**** Provided entries ****

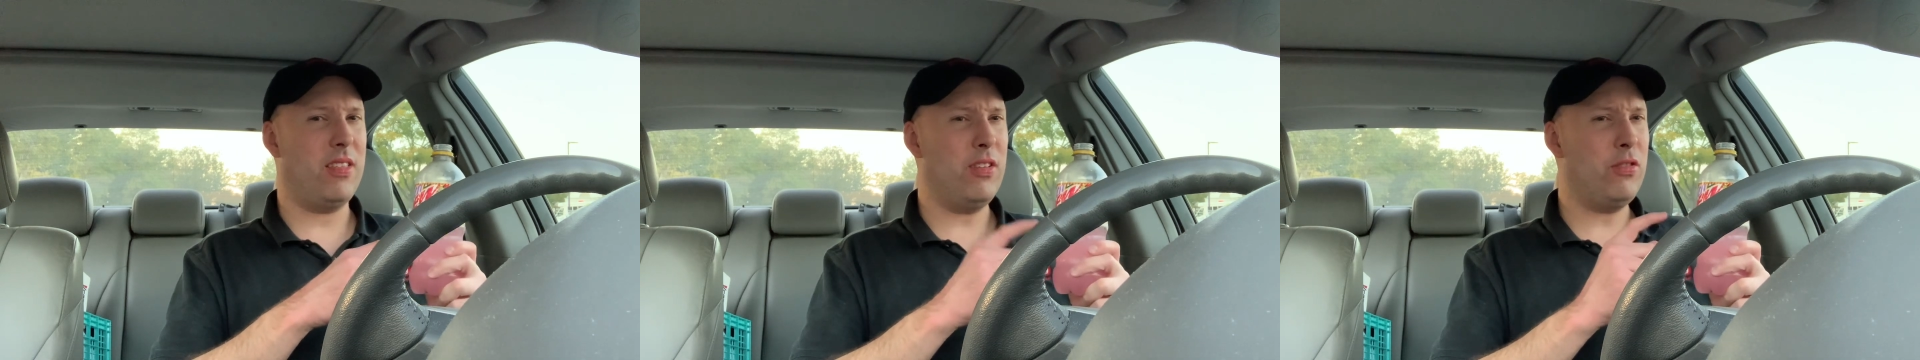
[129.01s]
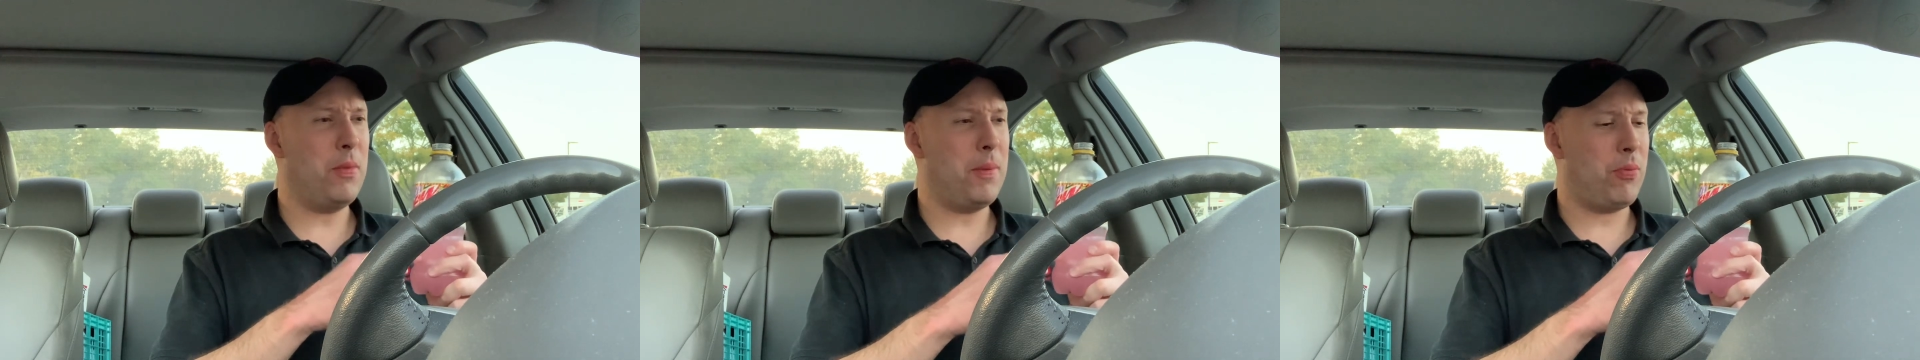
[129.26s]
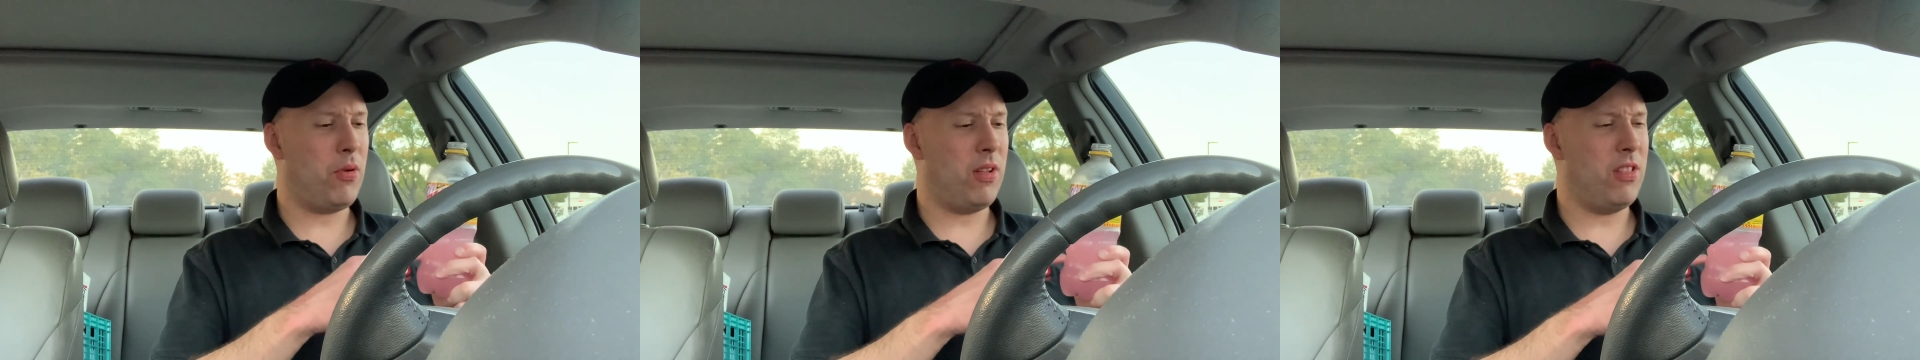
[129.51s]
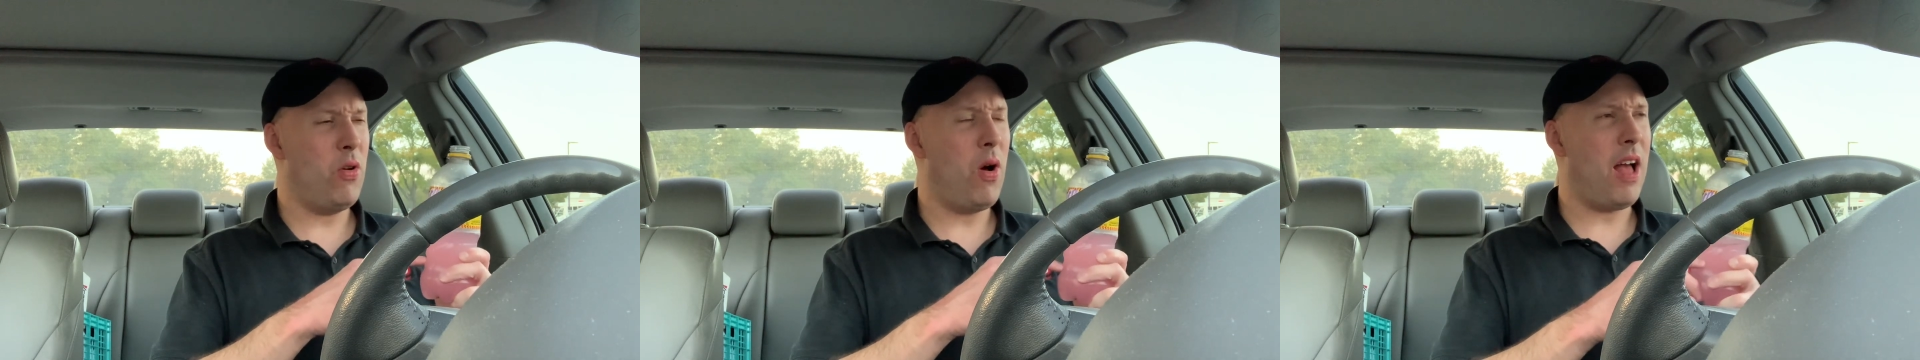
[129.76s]
this would be
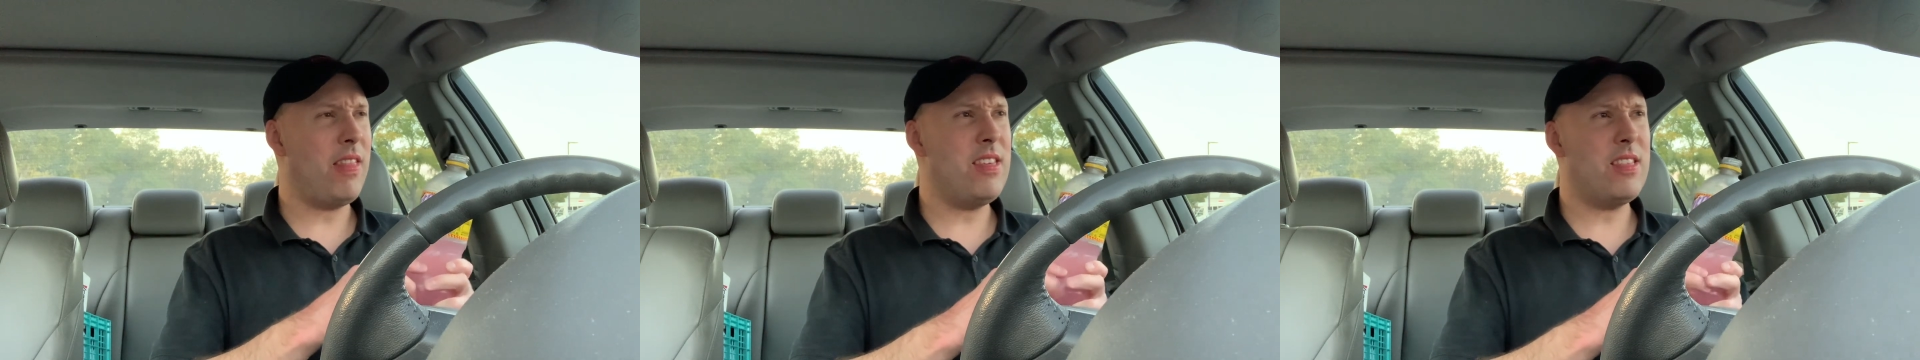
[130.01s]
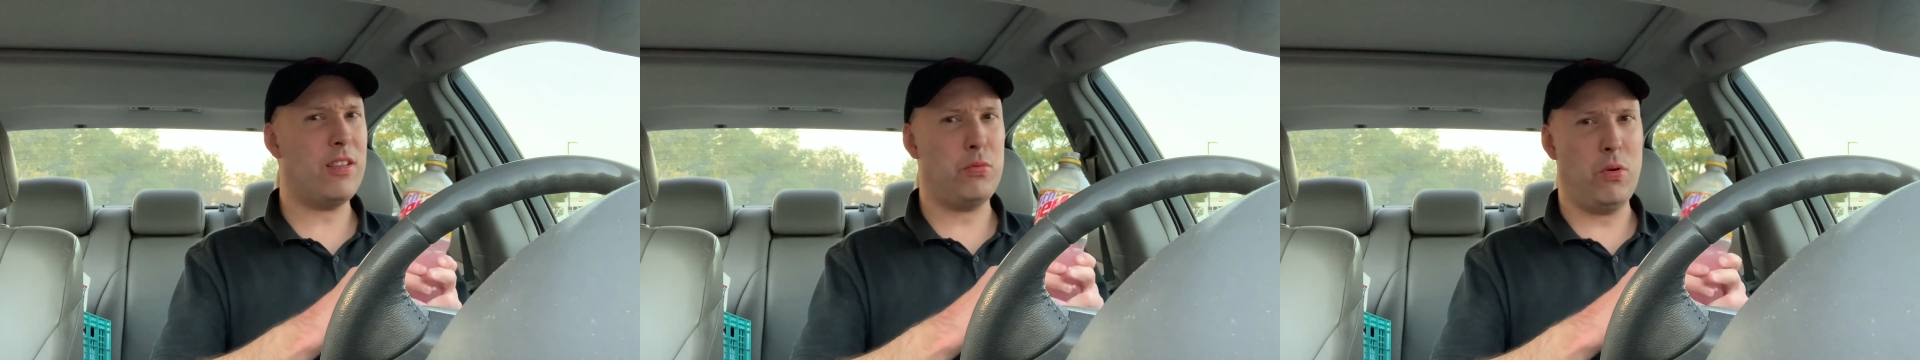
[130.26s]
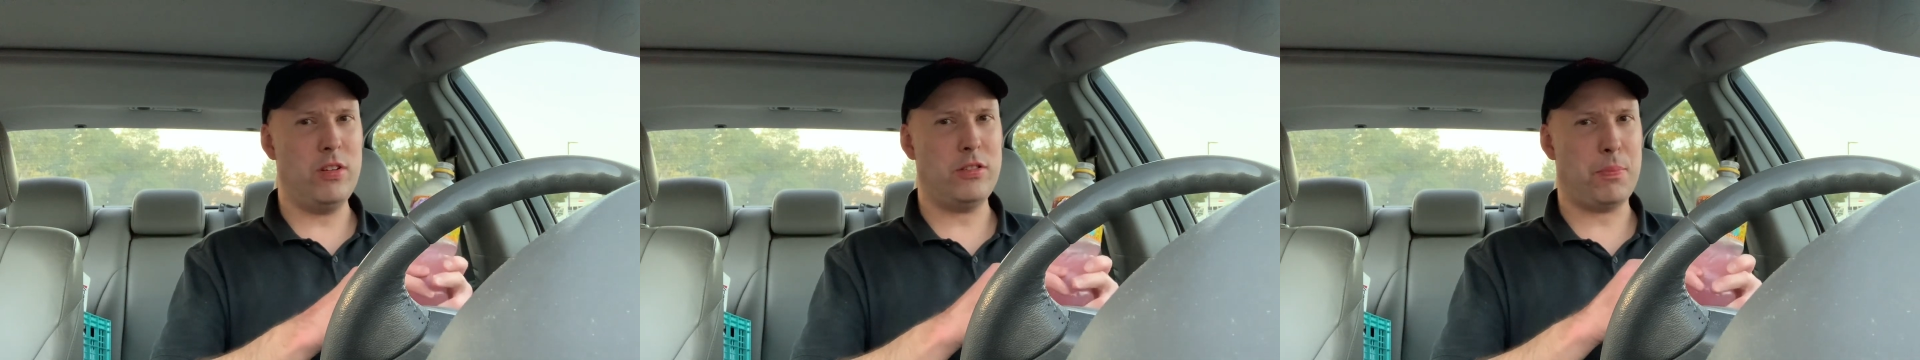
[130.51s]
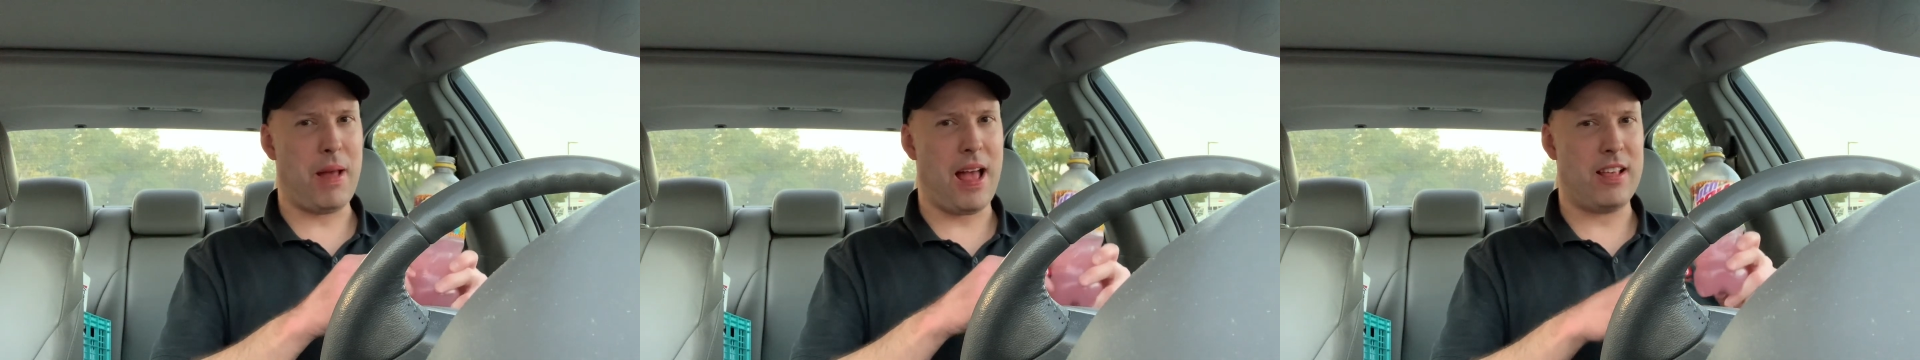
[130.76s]
pretty... No, I think this would
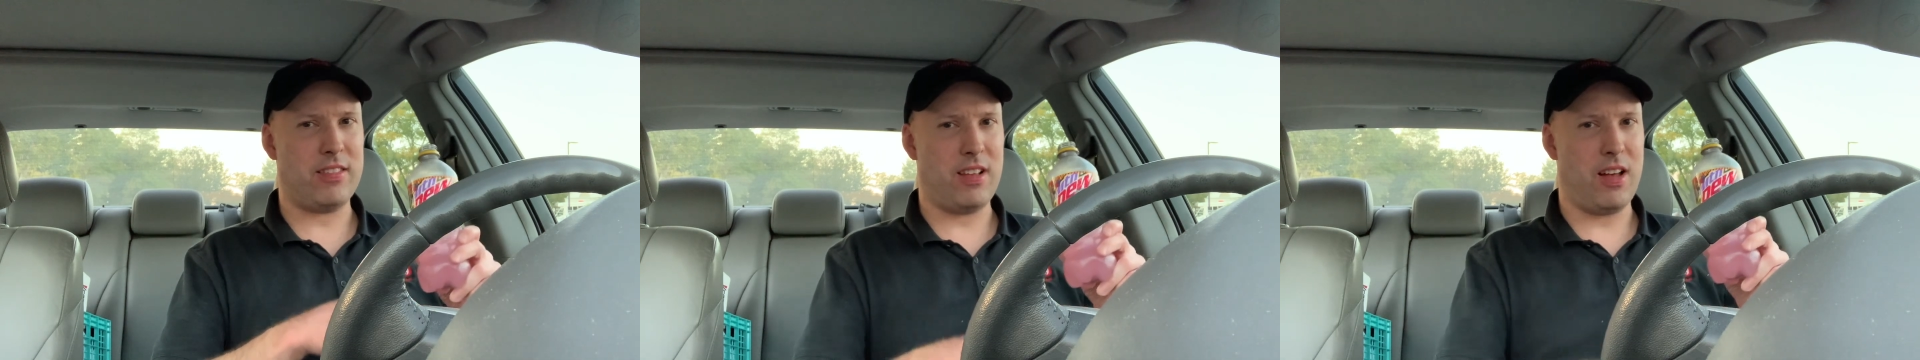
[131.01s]
surpass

****

> **Assignment**: Each entry above must be printed exactly, apart from its pictures.

> **Response to the task**:
[129.01s]
[129.26s]
[129.51s]
[129.76s]
this would be
[130.01s]
[130.26s]
[130.51s]
[130.76s]
pretty... No, I think this would
[131.01s]
surpass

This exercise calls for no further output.